After repeating the same jump sequence five or six times, Bingo joined him, and then the two of them would take turns snarling and spinning and hanging from the branch; sometimes they’d even perform their little trick in unison.
I could hear Bingo laughing and Mambo barking, and for a moment it felt like fun, the four of us assembled around the window to watch, the sun pouring in.
“Say, this is better than a fireworks display,” Uncle Tom said as Pop chuckled and Ma agreed. Agreed! Ma!
“The woman is an aphid,” Ma said, interrupting the moment, confusing me with her remark. “She was born pregnant.”
It was then I realized that we were looking at different things. Ma and Uncle Tom were deep in discussion, enjoying a rare conviviality, sharing their mutual contempt for the woman down the road. The Conceiver, Tom called her. She had seven kids under the age of ten and was expecting her eighth. I welcomed her pregnancies since they tended to produce a sitzkrieg in the war between Uncle Tom and Ma.
“That creature sets the cause of women back by generations,” Ma said, leaning forward, squinting to get a better look.
“The size of her, she looks like a Guernsey,” Uncle Tom said. “It violates the laws of natural science.”
“Have a little respect,” Pop said. “She’s doing God’s work. What else are we good for except to repopulate the world? I consider the boys to be my greatest achievement.”
“I know, Charlie. I know. You are an absolute bore talking about it,” Ma said wearily.
“Having kids is nothing. Chimpanzees have kids by the barrel. I once found a toad inside a hailstone,” Uncle Tom said. “Now there’s an achievement.”

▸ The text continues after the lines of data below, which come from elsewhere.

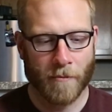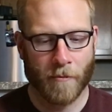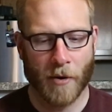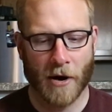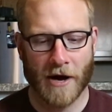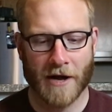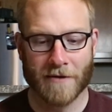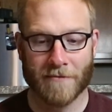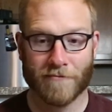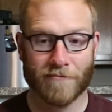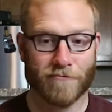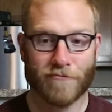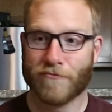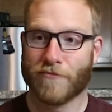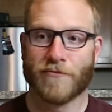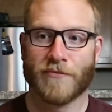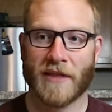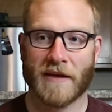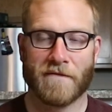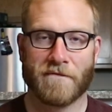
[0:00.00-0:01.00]
but
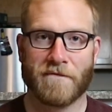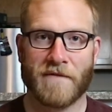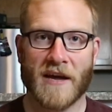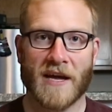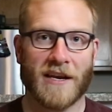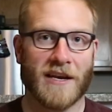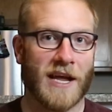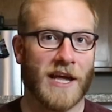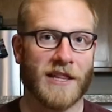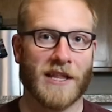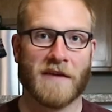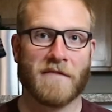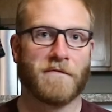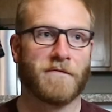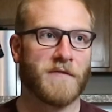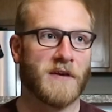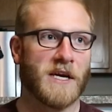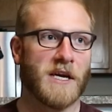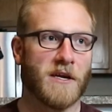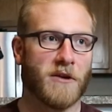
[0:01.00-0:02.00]
they fit and they
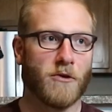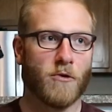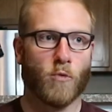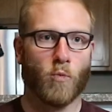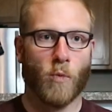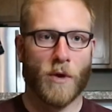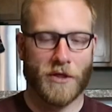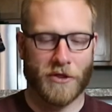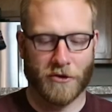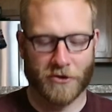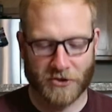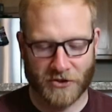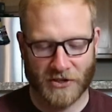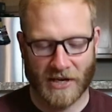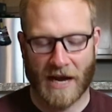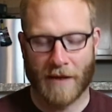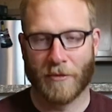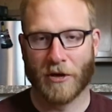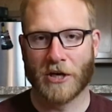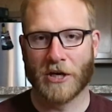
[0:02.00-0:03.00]
feed with your
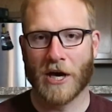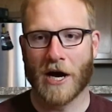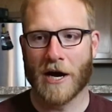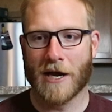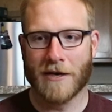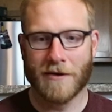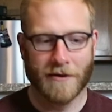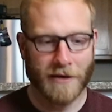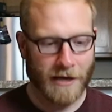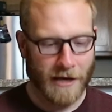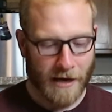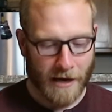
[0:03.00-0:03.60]
CYMA gun.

“Wow,” I said under my breath as Mambo and Bingo jumped, soaring so high that they seemed to touch the edge of the sky, Bingo’s triumphant hoot blending in with the noise of the seagulls and the calls of the blackbirds as they scattered from the adjacent trees and circled overhead.
“What’s that, Collie?” Pop said distractedly, looking my way. He and Ma and Uncle Tom were still focused on the Conceiver.
“Oh, nothing,” I said. “You missed it.”